UTOPIA EARLY MUSIC CELEBRATES AN ENGLISH COUNTRY CHRISTMAS
Utopia Early Music presents English holiday music from Shakespeare to Dickens
SALT LAKE CITY, UT – Utopia Early Music continues its 2017-2018 season with An English Country Christmas. Celebrate the holidays with music from the farms and country manors of England. Bronwen Beecher (fiddle), Al Cofrin (cittern), and Lisa Chaufty (flute and recorder) join Emily Nelson (soprano), Antona Yost (mezzo-soprano), Christopher LeCluyse (tenor) and Ricky Parkinson (bass) to mark the season with Tudor Christmas songs, festive dances, and favorite English carols performed as they might have been from the days of Henry VIII to the times of Charles Dickens. Admission: pay as able (suggested $15 general, $12 seniors, $10 students). Performances will take place Saturday, December 16, 8:00 PM and Sunday, December 17, 5:00 PM at the Cathedral Church of St. Mark (Episcopal) 231 E 100 S, Salt Lake City. Admission is pay as able (suggested $15 general/$12 seniors/$10 students).

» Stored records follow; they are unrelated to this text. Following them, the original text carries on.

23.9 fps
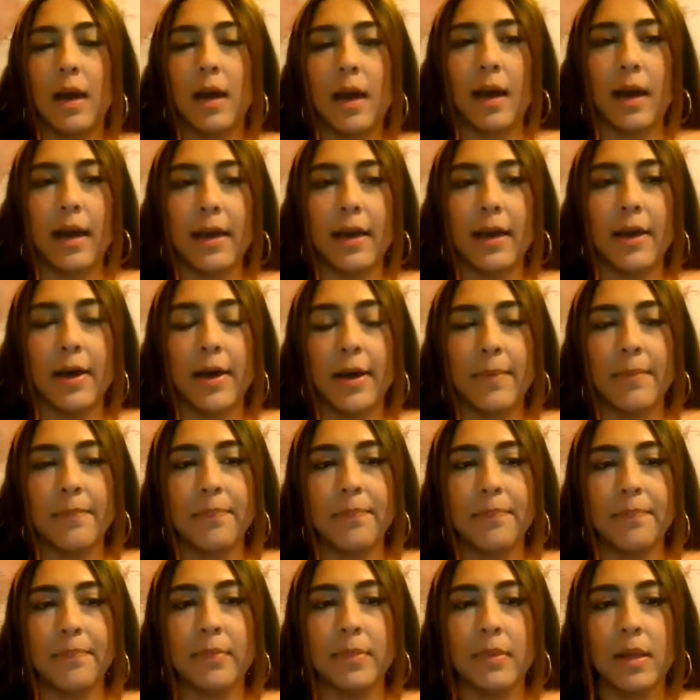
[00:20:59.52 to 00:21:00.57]
I
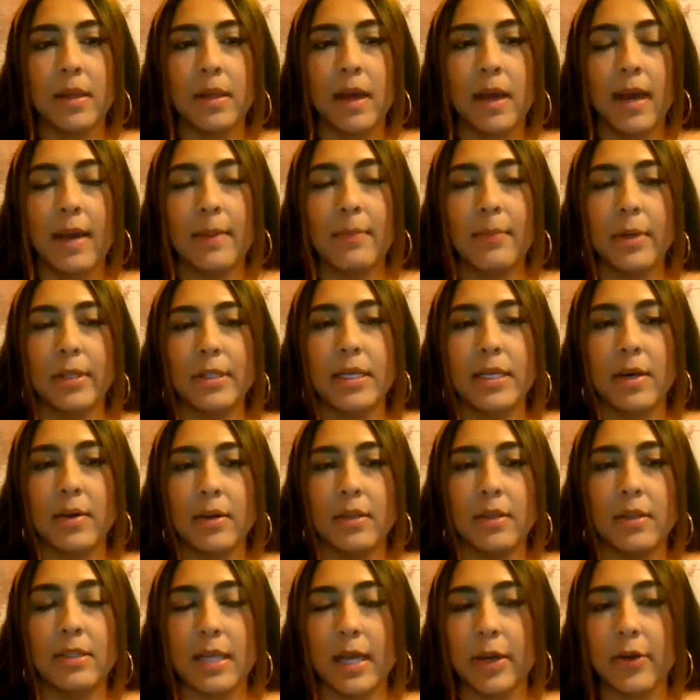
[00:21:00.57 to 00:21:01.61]
put down
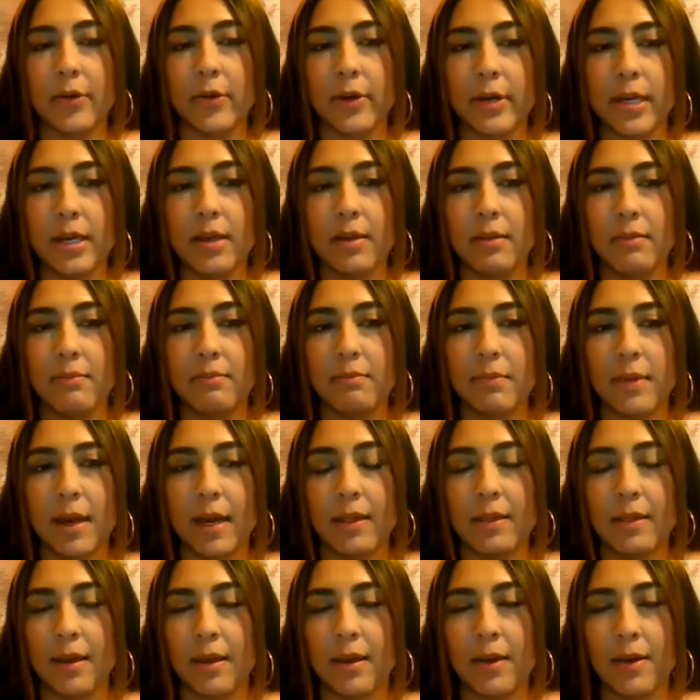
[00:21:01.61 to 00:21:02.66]
integrity. I
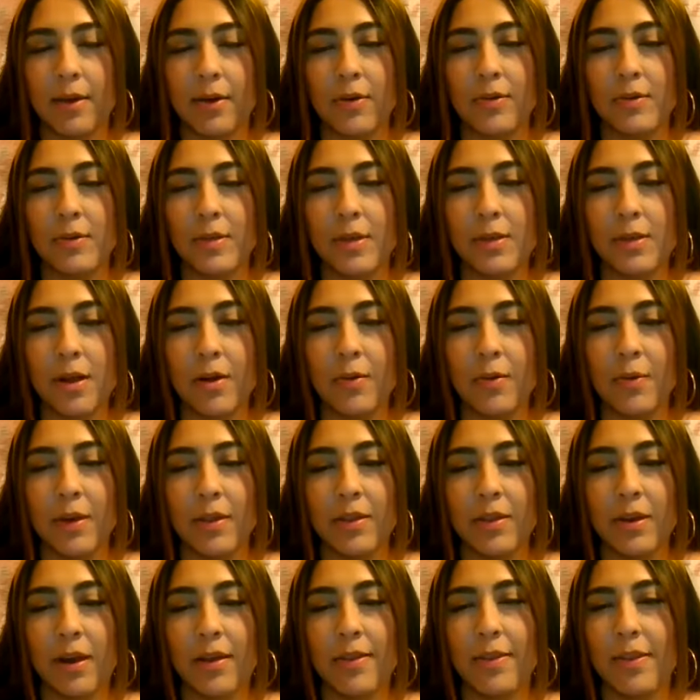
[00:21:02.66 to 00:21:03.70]
think it goes along with
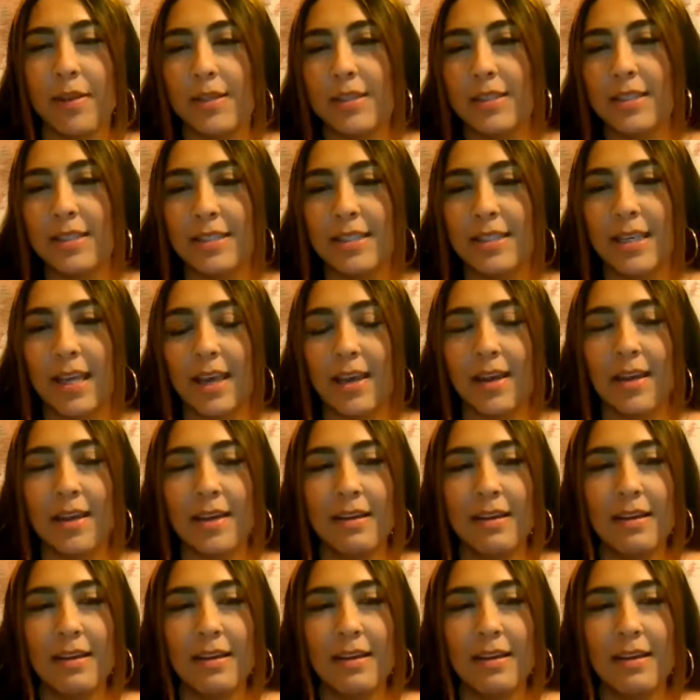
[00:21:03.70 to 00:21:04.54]
authenticity.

Our concert presents English vocal and instrumental music for the Christmas season from the 16th through the 19th centuries. The first “war on Christmas” was waged not by secular forces but by English puritans disturbed by the debauchery of the season and its Catholic origins. While the puritan government established after the English Civil War attempted to ban Christmas celebrations in 1649, most English people continued to celebrate the season as they always had. Many of the songs and dances on our program date exactly from this period, particularly those from John Playford’s The English Dancing Master, first published in 1651. Our performance also traces the backstory of favorite carols such as “God Rest Ye Merry, Gentlemen,” the traditional tune of which resembles a Playford dance (titled appropriately “Chestnut”) but differs greatly from another tune for the text popular in Cornwall. Many of the editions we use are from the Victorian period, offering a nineteenth century rendition of carols that had circulated for centuries. The result is a blending of the familiar and the new, brought about by unearthing the old.
Utopia’s season continues with The Siren and the Nightingale: Music of Medieval France (February 3 &4), and Liaisons Charmantes: French and English Baroque (April 9 on the Westminster College Concert Series). More information is available atwww.utopiaearlymusic.org. Now in its ninth season and going strong, Utopia Early Music breathes life into the Salt Lake City music scene with its historically informed performances of medieval, renaissance, and baroque music. The group has been praised for its “clear aesthetic of intimacy, nuance and transparency” (15 Bytes). Ed Reichel of Reichel Recommends comments, “Utopia has found a way to make early music fun.”